Kedua, rakyat sebagai subjek pembangunan. Pemerintah merupakan fasilitator pembangunan dan masyarakat merupakan pelakunya. Tugas pemerintah adalah mempermudah, membantu, mendorong dan memotivasi supaya masyarakat mengembangkan sumber-sumber yang ada untuk kesejahteraan. Namun, pemerintah Lembata melihat masyarakat sebagai objek pembangunan. Peran masyarakat diambilalih oleh para pemegang modal yang tidak tahu apa yang menjadi kebutuhan masyarakat .

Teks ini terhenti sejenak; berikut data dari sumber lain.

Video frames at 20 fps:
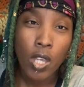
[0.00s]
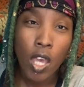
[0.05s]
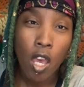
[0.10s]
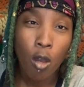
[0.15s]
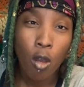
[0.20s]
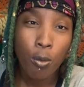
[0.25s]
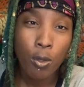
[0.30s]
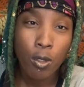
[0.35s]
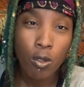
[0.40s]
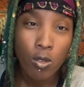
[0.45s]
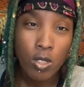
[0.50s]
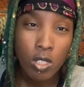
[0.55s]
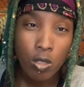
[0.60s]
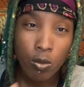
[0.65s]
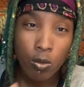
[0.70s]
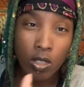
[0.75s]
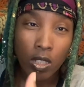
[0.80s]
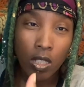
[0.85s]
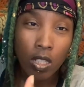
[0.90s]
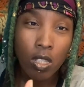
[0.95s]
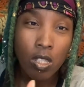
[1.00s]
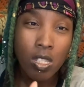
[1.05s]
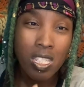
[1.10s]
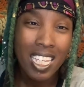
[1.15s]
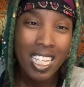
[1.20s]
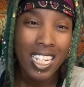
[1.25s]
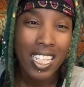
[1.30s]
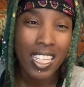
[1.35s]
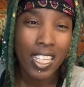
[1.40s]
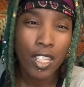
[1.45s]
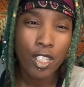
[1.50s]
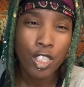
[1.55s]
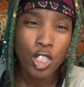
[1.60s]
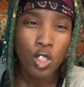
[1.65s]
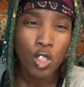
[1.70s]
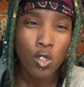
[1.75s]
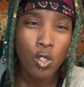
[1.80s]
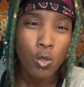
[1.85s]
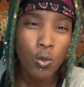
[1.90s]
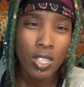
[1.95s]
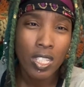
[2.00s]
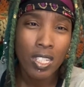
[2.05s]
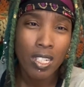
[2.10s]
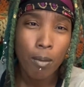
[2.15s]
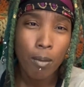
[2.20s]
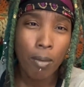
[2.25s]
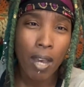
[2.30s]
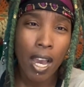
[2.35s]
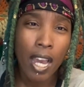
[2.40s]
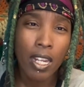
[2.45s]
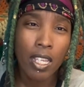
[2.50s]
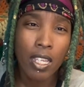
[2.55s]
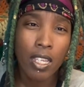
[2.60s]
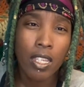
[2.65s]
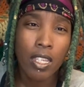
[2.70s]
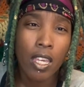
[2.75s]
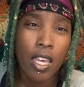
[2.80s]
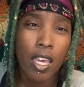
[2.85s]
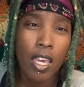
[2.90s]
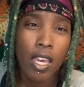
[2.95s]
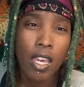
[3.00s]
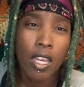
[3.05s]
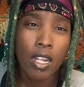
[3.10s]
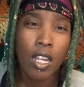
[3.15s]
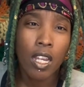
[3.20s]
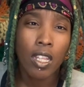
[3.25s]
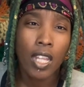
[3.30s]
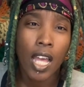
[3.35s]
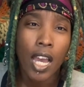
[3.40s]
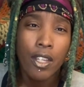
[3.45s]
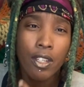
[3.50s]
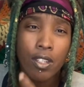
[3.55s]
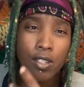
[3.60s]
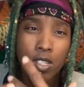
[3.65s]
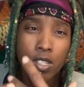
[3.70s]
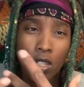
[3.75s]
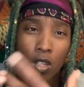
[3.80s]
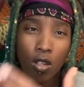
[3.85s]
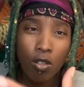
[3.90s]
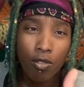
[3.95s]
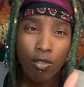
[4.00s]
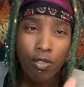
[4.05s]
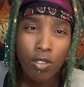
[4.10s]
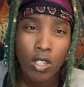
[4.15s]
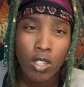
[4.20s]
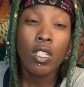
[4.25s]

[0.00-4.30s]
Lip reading: help you to release any issues within the body and allow yourself.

Ketiga, keadilan antar-generasi. Masyarakat Lembata sangat menjujung nilai adat-istiadat yang telah diwariskan leluhur, sehingga mereka memiliki kesadaran dan tanggung jawab untuk generasi berikutnya. Latar belakang mata pencaharian masyarakat Lembata adalah pertanian dan nelayan. Orang tua menyediakan tanah dan aset kepada anak cucu untuk diolah sesuai dengan tradisi sehingga warisan leluhur tetap ada. Masyarakat Lembata akan melanggar keadilan antar-generasi, jika mereka menyerahkan tanah Lembata untuk membangun industri pertambangan . Keempat, keadilan ekologi. Perusahan pertambangan merupakan salah satu pelaku utama dalam masalah kerusakan ekologi . Bahaya industri pertambangan yang menghasilkan banyak limbah berbahaya menghacurkan keadaan ekologis.
Gereja: Harapan dan Embun Segar Bagi Masyarakat Lembata.

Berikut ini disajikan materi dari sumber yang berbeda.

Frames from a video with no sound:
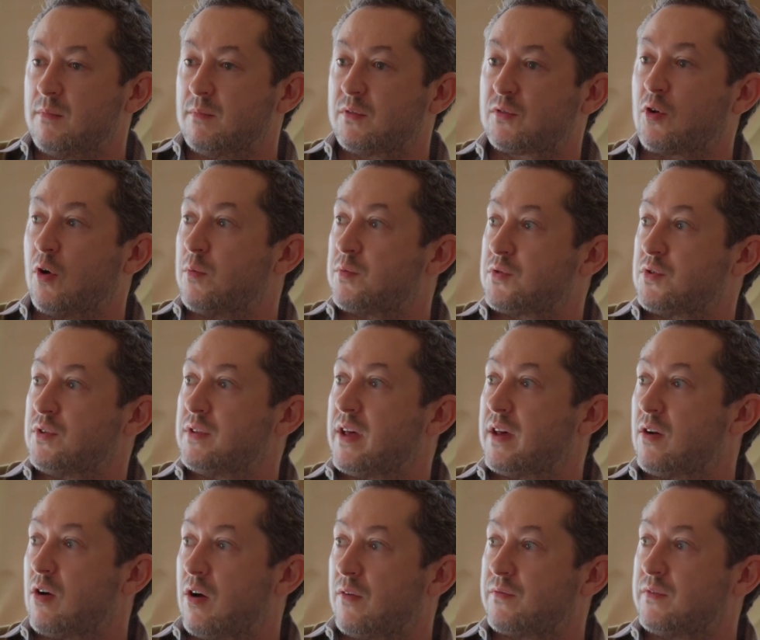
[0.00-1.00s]
sculpture
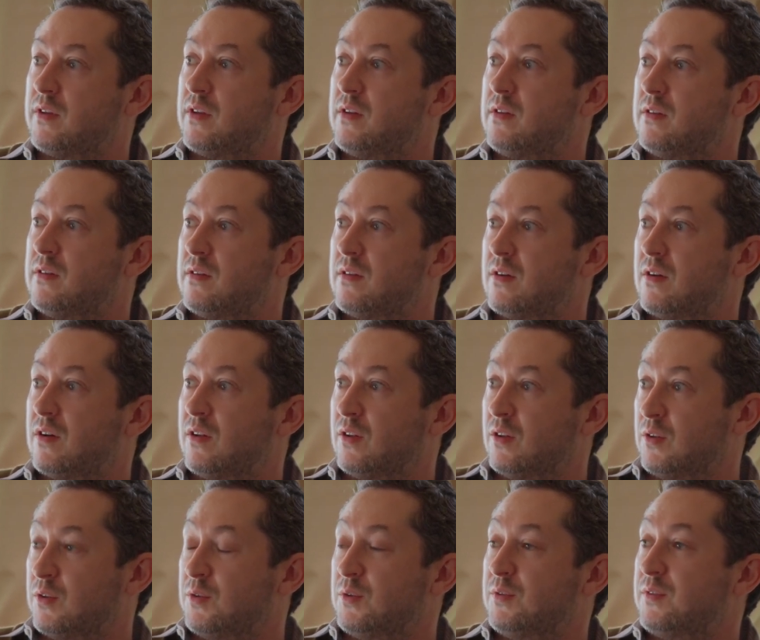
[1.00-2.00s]
that often
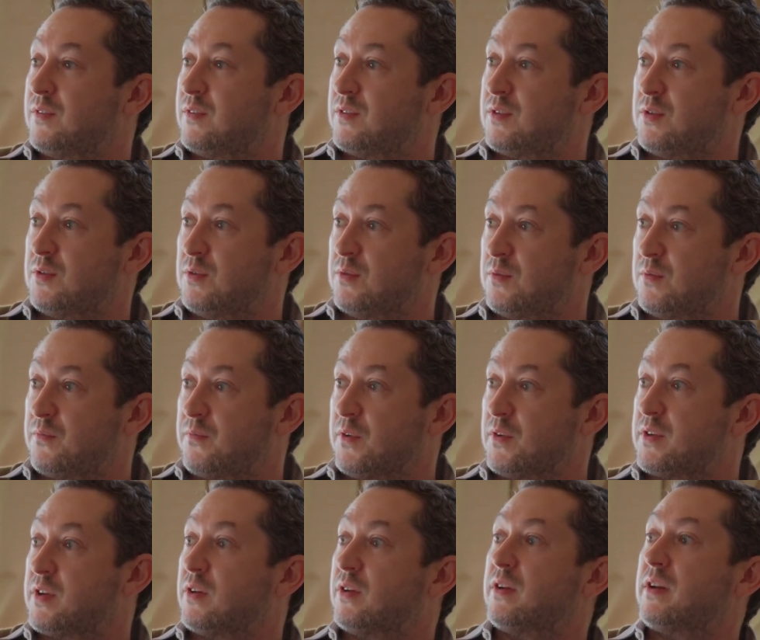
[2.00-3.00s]
alludes to
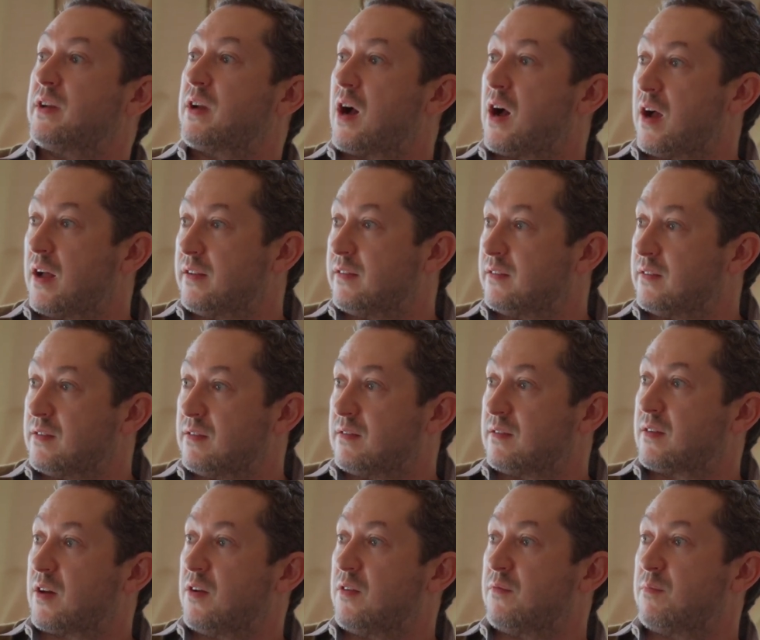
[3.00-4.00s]
fertility gods
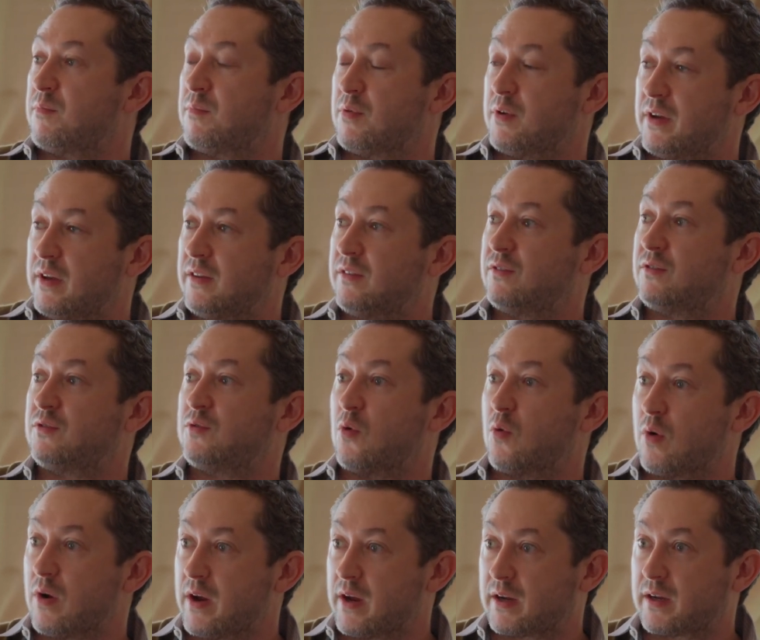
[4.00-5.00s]
and kind of
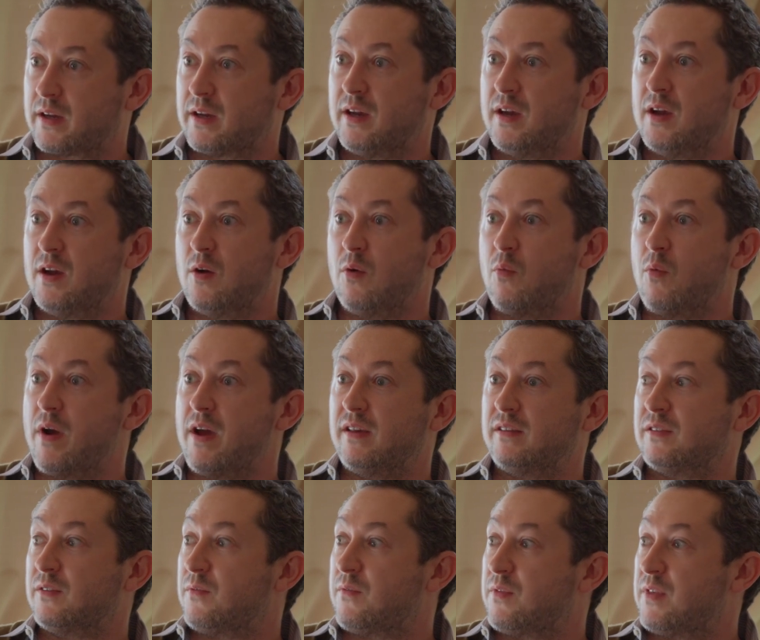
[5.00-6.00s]
prehistoric
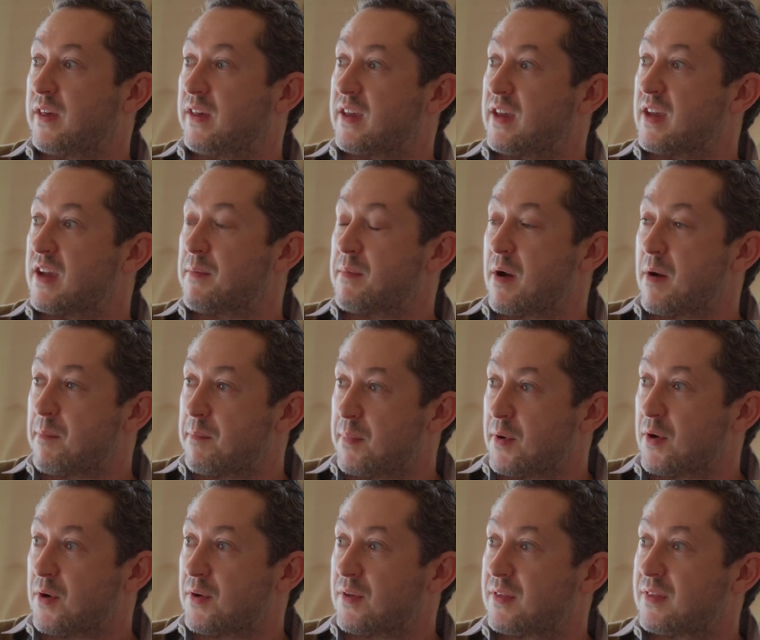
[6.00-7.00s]
ways of thinking about
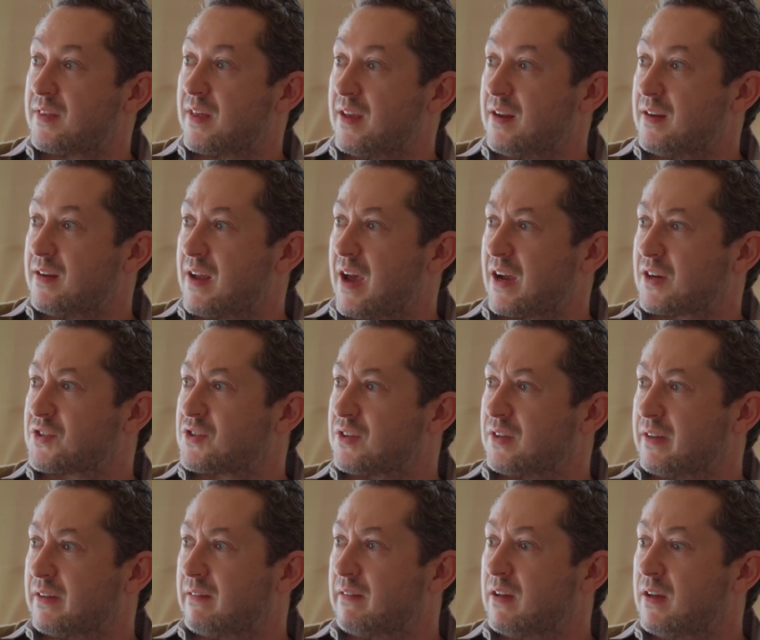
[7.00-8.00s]
birth. And
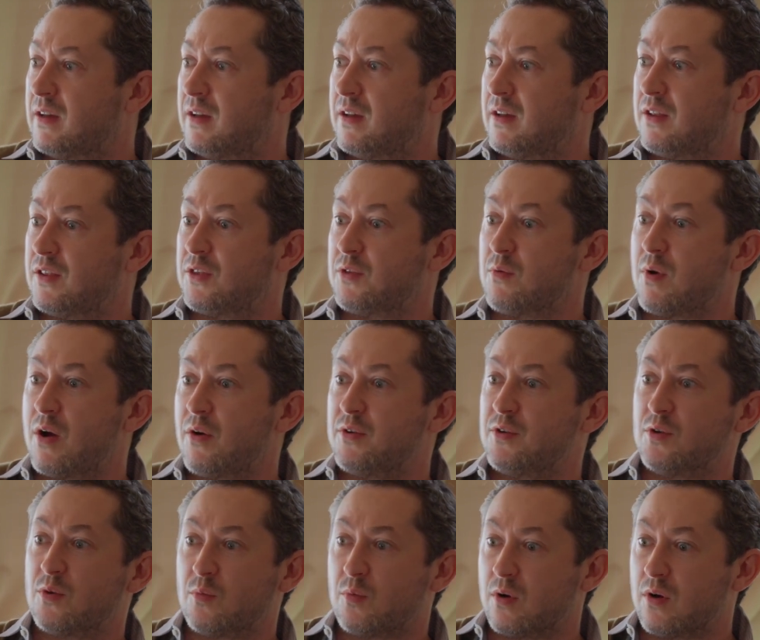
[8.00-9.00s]
actually, throughout
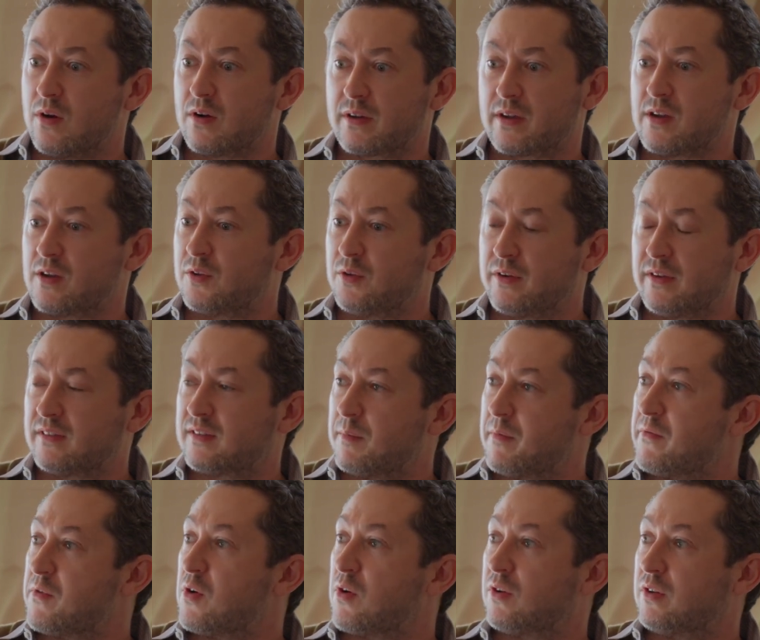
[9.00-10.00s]
your work, including some
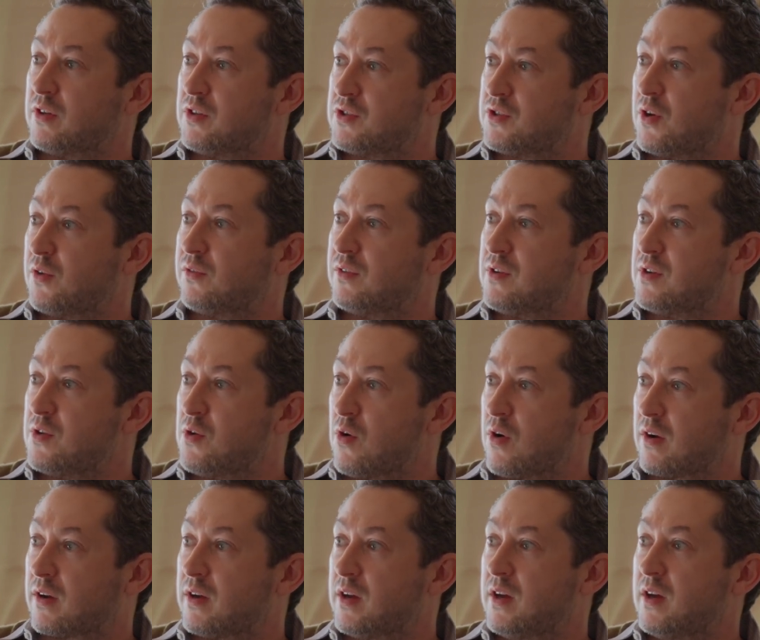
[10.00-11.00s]
of your earliest shows in New
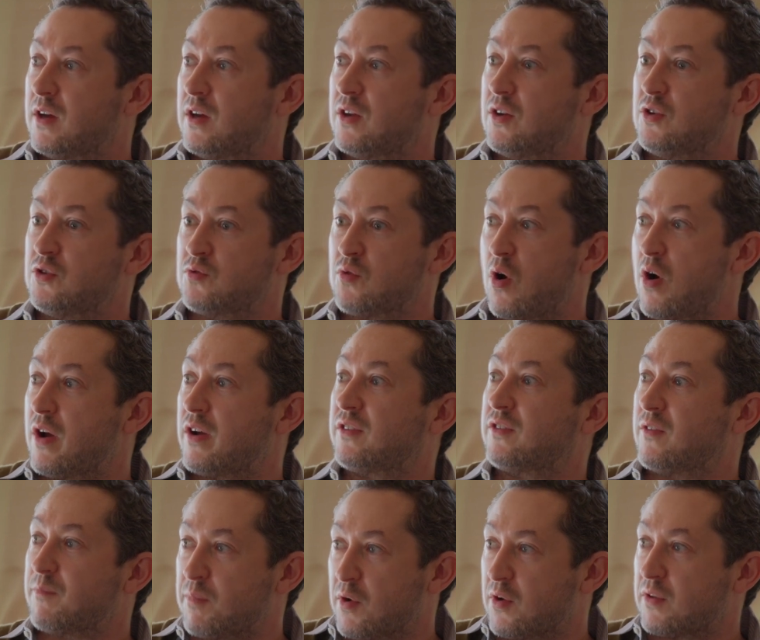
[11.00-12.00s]
York,
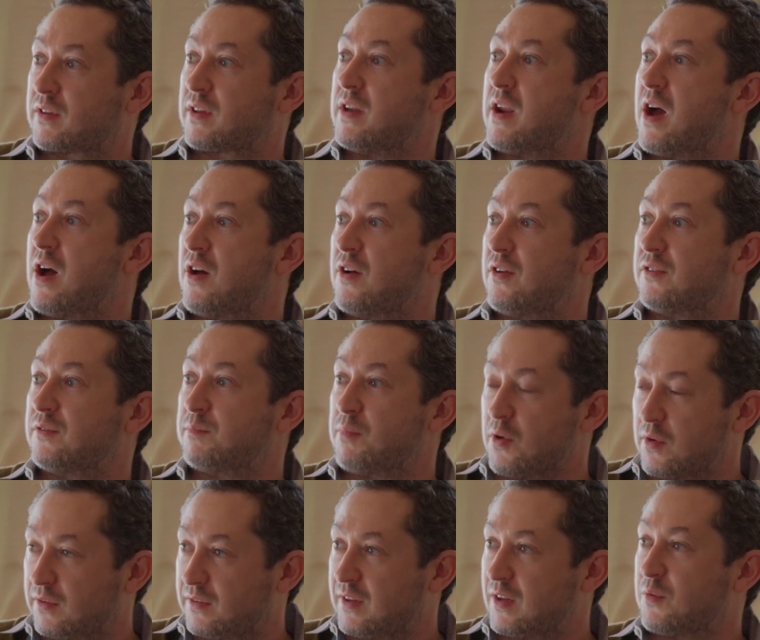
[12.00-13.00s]
drawings of birth canals,
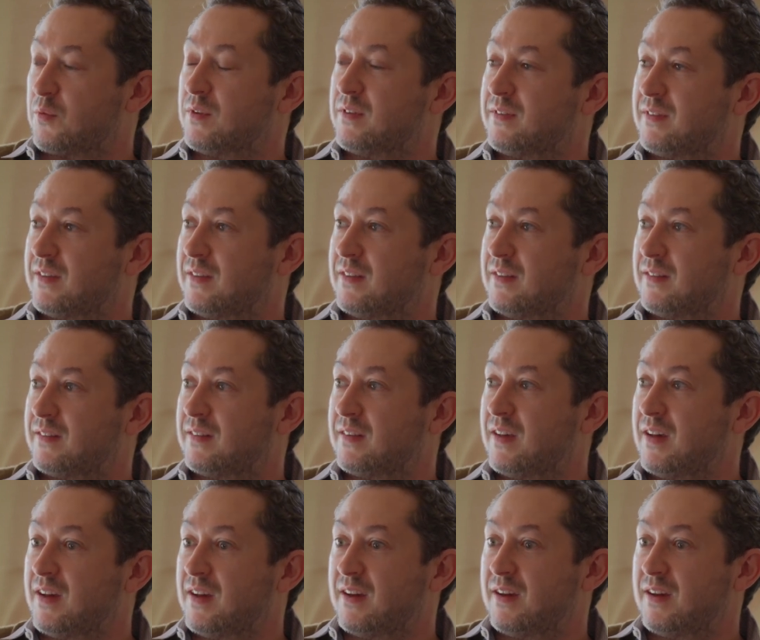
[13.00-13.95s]
birth sequences,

Gereja dan negara adalah dua lembaga yang masing-masing berkarakter otonom. Namun, keduanya tidak boleh mati-matian dengan otonomitas yang ada. Gereja dan negara mempunyai otonomitas korelatif, khususnya dalam keprihatinan terhadap martabat manusia, keadilan sosial dan kehidupan bermasyarakat . Otonomitas korelatif itu harus terjadi dalam relasi timbal balik yang bisa berfaedah bagi keduanya, demi terciptanya tatanan kehidupan manusia yang semakin damai dan bahagia.
Tindakan demi keadilan serta keterlibatan dalam pengubahan dunia tampak bagi kami sebagai dimensi konstitutif pewartaan kabar gembira. Dengan kata lain merupakan pengutusan Gereja demi penebusan umat manusia dan pembebasannya dari setiap situasi tertekan dan tertindas ( IM 6). Kasus Ketikdakdilan yang dialami oleh masyarakat Lembata merupakan salah satu contoh kasus yang hadapi warga Gereja.

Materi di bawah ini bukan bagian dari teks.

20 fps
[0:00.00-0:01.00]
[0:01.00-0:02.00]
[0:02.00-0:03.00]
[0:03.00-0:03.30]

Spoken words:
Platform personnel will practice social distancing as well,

Masyarakat Lembata sangat mendambakan suapaya Gereja berpihak pada mereka. Masyarakat merasa bahwa Gereja memiliki kekuatan (dalam konteks kehidupan masyarakat di Flores) untuk mempengaruhi kebijakan pemerintah. Dokumen Iustitia in Mundo menjadi dasar pijak Gereja untuk membela masyarakat Lambata.
Usaha memajukan keadilan merupakan tuntutan mutlak bagi pewartaan Injil. Karena antara pewartaan Injil dan keadilan memiliki hubungan yang erat. Karena keadilan merupakan tuntutan mutlak bagi pewartaan, maka Gereja lokal harus berada di pihak masyarakat Lembata. Kami melihat beberapa hal yang bisa dilakukan oleh Gereja setempat. Pertama, Gereja setempat seharusnya mensosialisasikan hal-hal baik dan buruk dari industri pertambangan kepada masyarakat. Mengingat Gereja kurang berkompeten berkaitan dengan dunia pertambangan, maka Gereja perlu bekerja sama dengan kelompok atau LSM untuk memberiak informasi yang seluas-luasnya kepada masyarakat tentang pertambangan. Gereja setempat diharapkan menyebarkan permasalahan ini ke luar(lingkungan yang lebih besar) sehingga masalah ini menjadi keprihatinan bersama. Kedua, dalam memperjuangkan keadilan yang berkaitan dengan industri pertambangan di Lembata, Gereja setempat perlu memberikan sebuah solusi alternatif untuk mencegah adanya industri pertambangan. Misalnya; menawarkan pengembangan di bidang kelauatan dan pariwisata.
Pentutup
Dari pembacaan serta analisa sederhana atas Iustitia in Mundo, kami sepakat bahwa dokumen ini sungguh memberikan terobosan baru terutama dalam memandang kegiatan pewartaan Injil. Dokumen ini secara tegas dan jelas telah mengamanatkan pada Gereja (ke dalam dan ke luar) untuk segera bertindak, mengintegrasikan keadilan dalam diri karena keadilan sungguh dinilai sebagai unsur hakiki dari pewartaan Injil. Dengan tindakan keadilan yang selalu harus diusahakan, para pengikut Kristus akan sungguh menjadi pewarta kabar sukacita-Nya. Dengan demikian, harapan yang dikemukakan dalam dokumen ini akan sungguh menjadi kenyataan. Orang-orang Kristiani akan menemukan Kerajaan Allah sebagai buah panggilan mereka dan usaha mereka; Allah sekarang sedang mempersiapkan kerajaan-Nya .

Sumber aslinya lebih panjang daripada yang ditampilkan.